The last aspect is ‘Using Analytics to Drive Intelligent Loan Portfolio Management Decisions’. The issue with this is what we are doing with Business Intelligence in Credit Union space. At this point, we need to distinguish between User standpoint which existed nearly 30 years ago and the Technology standpoint. The situation with CU risk-based pricing or lending is that strategic decisions are being made about lending without full exposure and understanding of relevant data. After loan origination, very little risk evaluation is done and underwriters are often excluded in the feedback loop. Pricing does not consider all risk and these impacts loans. We need to shift from risk-based lending to risk-based pricing because according to risk-based pricing yield at the end is supposed to be somewhat equivalent and adjustment of rate is supposed to be the risk and not for profit.
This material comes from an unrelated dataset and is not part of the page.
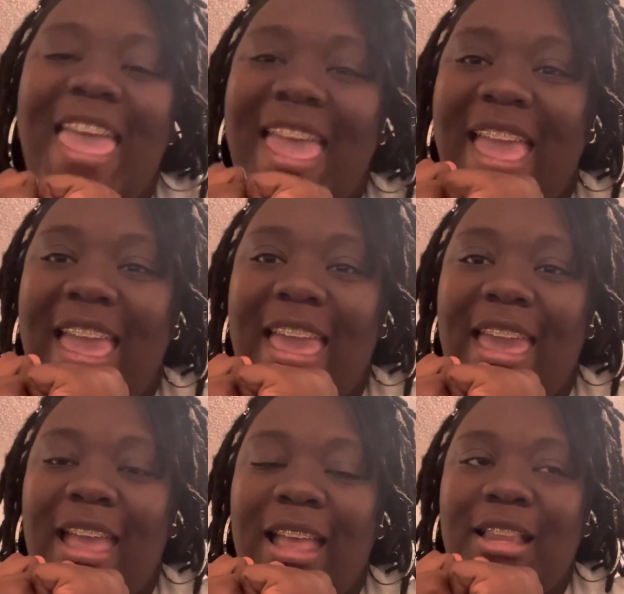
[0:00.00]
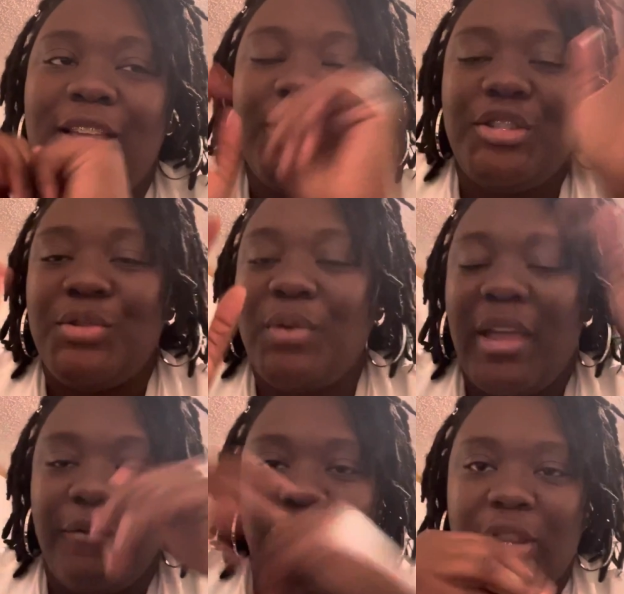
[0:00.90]
and do
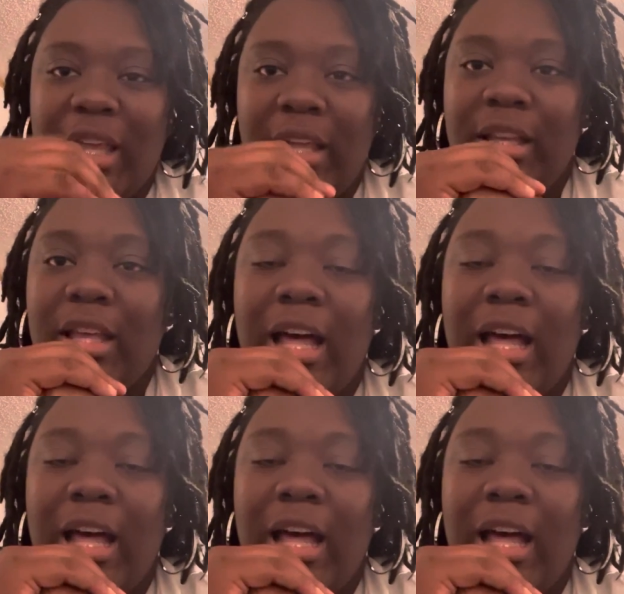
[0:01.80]
everything,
There are certain elements to be thoughtful of while formulating a strategy. One is Risk Modeling to know the real life cycle risk at the time of origination to ensure accurate pricing. Second is Automated Decisions to reduce the error rate caused by reliance on human intuition and increase the time spent on marginal credit decisions. The third is Risk Review to update significant characteristics and monitor risk based on current risk profile. Fourth is to provide Underwriter Feedback to provide usable information to underwriters to make educated credit decisions and last to Renew Strategy to mold future strategies based on information from past experiences. There should be a partnership between Credit Union and the business side of the house. People with experience should be used as intermediaries for interpretation between the technology and the business use of that technology.
In conclusion, algorithms or computer programs should be used to drive decision making utilizing people, process and technology. New challenges are arising from risk lending, therefore, the need to do the job more efficiently. And if pricing is a competitive advantage, then the costs should be lowered by replacing human beings with computers. Nowadays, clients have the technology but not fully implemented, and credit unions step in to do that. Most important is closing the feedback loop for educated decisions.